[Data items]
===

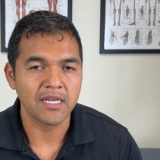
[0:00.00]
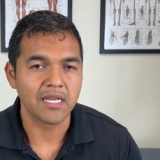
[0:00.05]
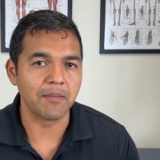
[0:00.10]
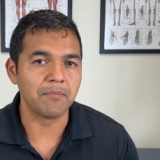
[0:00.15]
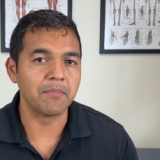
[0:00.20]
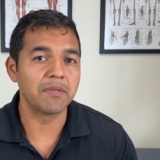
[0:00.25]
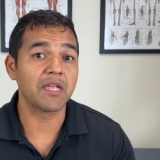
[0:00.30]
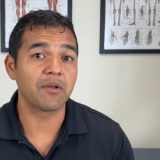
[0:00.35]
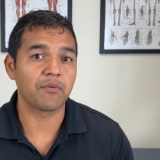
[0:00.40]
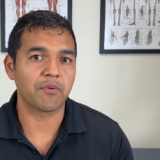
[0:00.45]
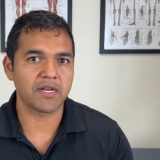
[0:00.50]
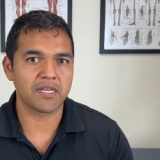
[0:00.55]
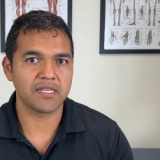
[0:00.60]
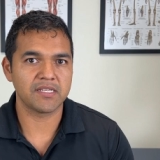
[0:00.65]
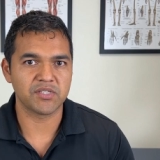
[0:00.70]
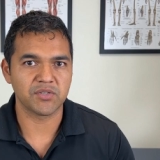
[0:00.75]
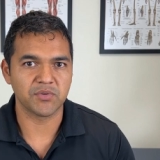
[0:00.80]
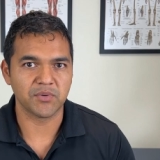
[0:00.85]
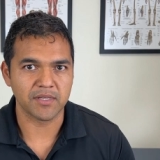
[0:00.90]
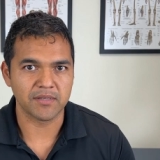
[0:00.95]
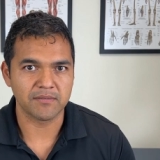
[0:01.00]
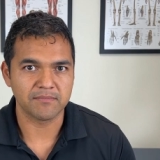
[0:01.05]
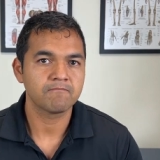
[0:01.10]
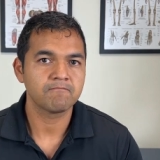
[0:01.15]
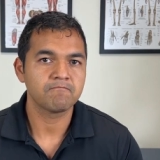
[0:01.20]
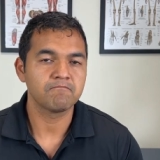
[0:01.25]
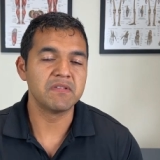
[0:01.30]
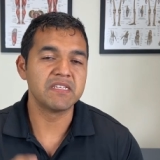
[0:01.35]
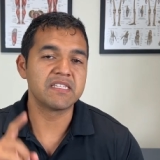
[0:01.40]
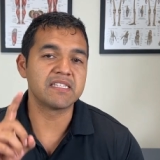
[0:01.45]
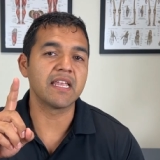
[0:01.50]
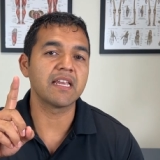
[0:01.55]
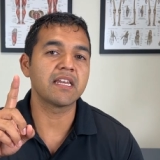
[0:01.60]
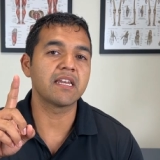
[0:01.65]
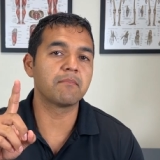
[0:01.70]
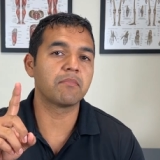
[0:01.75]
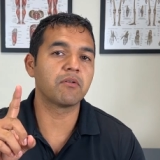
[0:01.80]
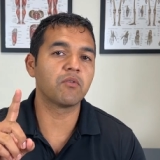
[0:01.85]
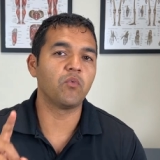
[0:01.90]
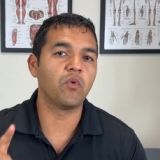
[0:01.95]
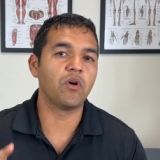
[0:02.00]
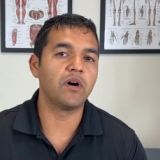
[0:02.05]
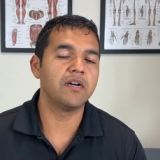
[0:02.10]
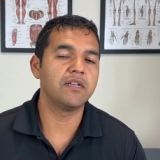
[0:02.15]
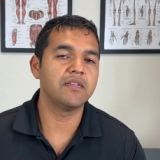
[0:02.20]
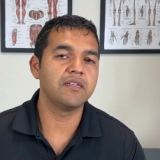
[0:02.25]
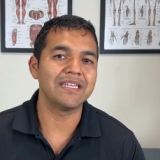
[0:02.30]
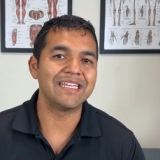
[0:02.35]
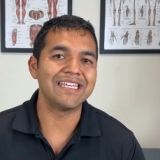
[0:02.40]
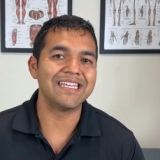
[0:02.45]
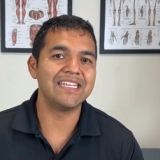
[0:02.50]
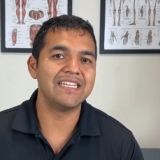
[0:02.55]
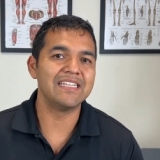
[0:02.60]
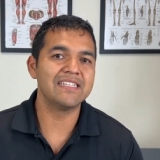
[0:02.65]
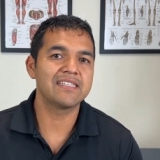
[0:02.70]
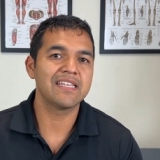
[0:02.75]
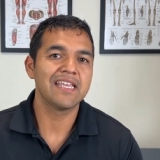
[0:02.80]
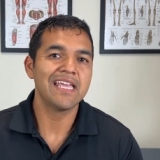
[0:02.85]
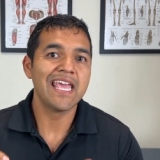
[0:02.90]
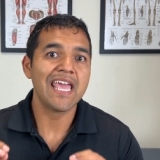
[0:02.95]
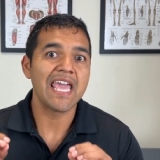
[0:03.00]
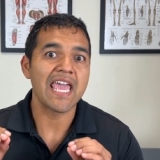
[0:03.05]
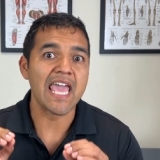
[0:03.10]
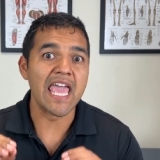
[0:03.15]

Let me get right into it. Mistake number one is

===

The task - Write out the records above exactly as they stand, leaving out every picture.

Task response -
[0:00.00]
[0:00.05]
[0:00.10]
[0:00.15]
[0:00.20]
[0:00.25]
[0:00.30]
[0:00.35]
[0:00.40]
[0:00.45]
[0:00.50]
[0:00.55]
[0:00.60]
[0:00.65]
[0:00.70]
[0:00.75]
[0:00.80]
[0:00.85]
[0:00.90]
[0:00.95]
[0:01.00]
[0:01.05]
[0:01.10]
[0:01.15]
[0:01.20]
[0:01.25]
[0:01.30]
[0:01.35]
[0:01.40]
[0:01.45]
[0:01.50]
[0:01.55]
[0:01.60]
[0:01.65]
[0:01.70]
[0:01.75]
[0:01.80]
[0:01.85]
[0:01.90]
[0:01.95]
[0:02.00]
[0:02.05]
[0:02.10]
[0:02.15]
[0:02.20]
[0:02.25]
[0:02.30]
[0:02.35]
[0:02.40]
[0:02.45]
[0:02.50]
[0:02.55]
[0:02.60]
[0:02.65]
[0:02.70]
[0:02.75]
[0:02.80]
[0:02.85]
[0:02.90]
[0:02.95]
[0:03.00]
[0:03.05]
[0:03.10]
[0:03.15]

Let me get right into it. Mistake number one is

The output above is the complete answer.